Longstanding gap filled in corporate regulatory and legal framework : Govt appoints Official Receiver

24 February, 2019

The Government has appointed Sri Lanka’s first ever Official Receiver (OR), who serves as liquidator of last resort and the regulator of insolvency proceedings, filling a longstanding gap in the corporate regulatory and legal framework.

The Official Receiver is empowered to carry out investigations into the affairs of bankrupt companies and could help unsecured creditors, such as employees and small businesses who are suppliers and also help depositors of finance companies recover their dues.

The Official Receiver, the Assistant Registrar of Companies, Heshan Suranga Mathugamage, an Attorney-at-Law, was appointed by Minister of Industry and Commerce, Rishad Bathiudeen through a gazette notification under the Companies Act.

The appointment of the Official Receiver (OR) is expected to help raise Sri Lanka’s ranking in the World Bank’s Ease of Doing Business Index as it will improve the insolvency system in the country, bringing transparency and accountability in the liquidation process, according to legal experts. The appointment of the OR is one of the recommendations of the Government’s task forces set up to improve Sri Lanka’s investor climate and ranking in the Ease of Doing Business index.

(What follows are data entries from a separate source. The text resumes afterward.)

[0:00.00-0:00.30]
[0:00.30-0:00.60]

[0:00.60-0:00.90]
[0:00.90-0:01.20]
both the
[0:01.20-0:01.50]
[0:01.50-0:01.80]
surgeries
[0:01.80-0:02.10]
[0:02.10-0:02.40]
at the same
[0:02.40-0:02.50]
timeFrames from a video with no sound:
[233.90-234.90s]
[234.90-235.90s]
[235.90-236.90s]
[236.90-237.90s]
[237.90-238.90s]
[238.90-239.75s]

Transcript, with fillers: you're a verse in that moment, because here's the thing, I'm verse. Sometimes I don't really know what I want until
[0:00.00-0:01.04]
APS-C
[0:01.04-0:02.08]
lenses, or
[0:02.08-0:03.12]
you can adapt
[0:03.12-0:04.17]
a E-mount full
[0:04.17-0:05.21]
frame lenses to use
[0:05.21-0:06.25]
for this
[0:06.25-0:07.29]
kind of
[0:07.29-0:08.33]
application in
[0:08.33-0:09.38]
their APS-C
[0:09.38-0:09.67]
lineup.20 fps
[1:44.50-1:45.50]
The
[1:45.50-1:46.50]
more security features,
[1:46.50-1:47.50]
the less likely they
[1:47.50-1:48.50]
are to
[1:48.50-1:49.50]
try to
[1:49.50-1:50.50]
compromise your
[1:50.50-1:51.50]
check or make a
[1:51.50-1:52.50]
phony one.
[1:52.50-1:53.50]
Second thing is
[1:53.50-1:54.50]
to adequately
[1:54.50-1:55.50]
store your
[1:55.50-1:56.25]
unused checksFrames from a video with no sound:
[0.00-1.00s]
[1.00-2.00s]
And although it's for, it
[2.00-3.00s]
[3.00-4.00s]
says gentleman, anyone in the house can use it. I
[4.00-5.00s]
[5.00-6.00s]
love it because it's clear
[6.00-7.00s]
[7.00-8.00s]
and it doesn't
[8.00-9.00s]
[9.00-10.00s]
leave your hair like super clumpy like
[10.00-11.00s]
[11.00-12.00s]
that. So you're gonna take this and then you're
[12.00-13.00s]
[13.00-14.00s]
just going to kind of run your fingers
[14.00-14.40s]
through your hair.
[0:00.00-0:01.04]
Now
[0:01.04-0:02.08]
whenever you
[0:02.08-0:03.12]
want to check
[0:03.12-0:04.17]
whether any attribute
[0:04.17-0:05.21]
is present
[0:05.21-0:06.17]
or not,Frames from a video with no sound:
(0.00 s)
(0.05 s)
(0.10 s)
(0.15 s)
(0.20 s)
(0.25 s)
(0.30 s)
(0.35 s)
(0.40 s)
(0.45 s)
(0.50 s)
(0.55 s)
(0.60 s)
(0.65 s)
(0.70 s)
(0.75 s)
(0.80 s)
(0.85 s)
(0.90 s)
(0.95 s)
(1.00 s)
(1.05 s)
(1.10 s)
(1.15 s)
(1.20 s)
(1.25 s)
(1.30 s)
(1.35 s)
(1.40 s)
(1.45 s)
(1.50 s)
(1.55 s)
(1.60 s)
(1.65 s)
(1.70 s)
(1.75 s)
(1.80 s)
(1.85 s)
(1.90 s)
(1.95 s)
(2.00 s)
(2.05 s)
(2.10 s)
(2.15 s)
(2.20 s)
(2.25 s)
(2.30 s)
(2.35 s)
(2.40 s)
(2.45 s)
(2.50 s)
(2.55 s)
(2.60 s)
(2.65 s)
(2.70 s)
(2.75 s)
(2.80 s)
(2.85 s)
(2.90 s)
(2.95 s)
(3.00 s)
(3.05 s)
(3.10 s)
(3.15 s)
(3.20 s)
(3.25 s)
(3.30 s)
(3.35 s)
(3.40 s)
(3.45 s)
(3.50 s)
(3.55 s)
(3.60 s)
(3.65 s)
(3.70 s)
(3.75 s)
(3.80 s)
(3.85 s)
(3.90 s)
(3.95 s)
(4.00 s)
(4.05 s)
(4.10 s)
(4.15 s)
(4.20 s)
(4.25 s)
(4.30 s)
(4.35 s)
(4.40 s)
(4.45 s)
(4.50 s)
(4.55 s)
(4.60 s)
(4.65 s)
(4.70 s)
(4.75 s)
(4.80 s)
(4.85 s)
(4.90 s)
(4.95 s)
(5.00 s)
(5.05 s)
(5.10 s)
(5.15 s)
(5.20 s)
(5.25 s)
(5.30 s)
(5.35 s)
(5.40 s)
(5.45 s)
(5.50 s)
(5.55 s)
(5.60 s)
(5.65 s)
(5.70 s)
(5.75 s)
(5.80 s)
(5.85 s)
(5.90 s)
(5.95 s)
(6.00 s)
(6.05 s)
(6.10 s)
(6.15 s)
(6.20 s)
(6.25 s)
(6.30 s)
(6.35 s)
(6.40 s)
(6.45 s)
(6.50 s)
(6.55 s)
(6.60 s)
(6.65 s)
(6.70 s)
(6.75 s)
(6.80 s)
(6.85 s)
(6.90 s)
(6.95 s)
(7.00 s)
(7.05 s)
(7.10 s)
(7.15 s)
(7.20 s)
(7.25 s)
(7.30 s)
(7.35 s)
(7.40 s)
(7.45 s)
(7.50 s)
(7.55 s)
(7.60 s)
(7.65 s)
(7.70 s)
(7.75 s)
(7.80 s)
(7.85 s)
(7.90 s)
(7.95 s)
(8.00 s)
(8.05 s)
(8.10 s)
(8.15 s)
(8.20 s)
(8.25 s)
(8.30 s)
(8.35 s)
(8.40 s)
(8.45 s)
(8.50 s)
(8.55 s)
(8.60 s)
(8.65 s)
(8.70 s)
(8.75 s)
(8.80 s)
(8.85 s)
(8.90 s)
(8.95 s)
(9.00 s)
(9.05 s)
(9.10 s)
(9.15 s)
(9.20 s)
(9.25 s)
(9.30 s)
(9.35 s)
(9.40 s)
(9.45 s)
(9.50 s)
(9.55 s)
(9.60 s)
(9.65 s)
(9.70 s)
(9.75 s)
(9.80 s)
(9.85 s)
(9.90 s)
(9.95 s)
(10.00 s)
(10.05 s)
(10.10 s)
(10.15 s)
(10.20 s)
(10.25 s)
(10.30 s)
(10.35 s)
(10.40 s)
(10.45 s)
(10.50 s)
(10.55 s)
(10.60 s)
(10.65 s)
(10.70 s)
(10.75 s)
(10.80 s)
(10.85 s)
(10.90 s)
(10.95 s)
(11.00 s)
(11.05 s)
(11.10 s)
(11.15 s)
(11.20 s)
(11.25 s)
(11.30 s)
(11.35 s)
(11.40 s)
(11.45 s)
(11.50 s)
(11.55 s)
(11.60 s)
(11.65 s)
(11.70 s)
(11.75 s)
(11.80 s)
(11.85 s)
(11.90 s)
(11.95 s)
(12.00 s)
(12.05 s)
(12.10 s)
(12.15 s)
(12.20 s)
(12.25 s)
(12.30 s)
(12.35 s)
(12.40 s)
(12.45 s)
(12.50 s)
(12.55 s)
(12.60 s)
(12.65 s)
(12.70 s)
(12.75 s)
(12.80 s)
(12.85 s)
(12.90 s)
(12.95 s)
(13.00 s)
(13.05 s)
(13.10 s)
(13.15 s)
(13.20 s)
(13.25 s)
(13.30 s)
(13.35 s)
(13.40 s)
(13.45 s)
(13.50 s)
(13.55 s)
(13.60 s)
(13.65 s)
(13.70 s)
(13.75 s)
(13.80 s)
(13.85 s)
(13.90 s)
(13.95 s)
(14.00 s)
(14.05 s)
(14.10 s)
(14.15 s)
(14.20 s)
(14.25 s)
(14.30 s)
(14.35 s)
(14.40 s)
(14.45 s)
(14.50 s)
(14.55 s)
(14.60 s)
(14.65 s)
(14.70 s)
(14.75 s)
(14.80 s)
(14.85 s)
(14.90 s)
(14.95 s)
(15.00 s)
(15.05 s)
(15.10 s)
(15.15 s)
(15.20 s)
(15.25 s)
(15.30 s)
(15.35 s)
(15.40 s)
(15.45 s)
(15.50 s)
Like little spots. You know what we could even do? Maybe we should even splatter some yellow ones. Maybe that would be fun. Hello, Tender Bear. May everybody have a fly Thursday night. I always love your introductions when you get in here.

The Companies Act provides for the appointment of the Official Receiver, an independent third party, the default liquidator dealing with companies facing bankruptcy or winding-up orders in court.

The Commercial High Court, which handles winding up proceedings of companies, has been functioning for over 10 years, but the Official Receiver’s post has never been filled.

As a result, the process of liquidating a firm, in practice, has not been done by an independent party, and instead by a private liquidator usually appointed by the creditors, which also means that, till now the winding up of firms has happened without any regulatory supervision.

One of the drawbacks of this process has been that, if the firm being wound up did not have enough assets to pay debts or the fees of the liquidator, there was no incentive for the private liquidator to investigate the company’s finances and the reasons why it failed.

Investigations by the Official Receiver, in contrast, take place in the public domain, with officials such as company directors liable to be summoned to court and questioned, bringing transparency into the process.

Under the Companies Act, when a firm is being wound up, its directors must give a statement of affairs showing details of assets, liabilities and debts, to the Official Receiver.

The Official Receiver must then submit a report to court specifying the firm’s assets and liabilities, why it failed, and whether further inquiry is needed on its failure or conduct of business.

The Companies Act also provides for the liquidator to probe a company’s transaction history and set aside un-commercial or voidable transactions, and recover funds so that creditors can be paid their dues.

These can include related party payments or loans or paying off favoured creditors connected to company directors ahead of other creditors, transactions that are difficult to probe and need lengthy investigations.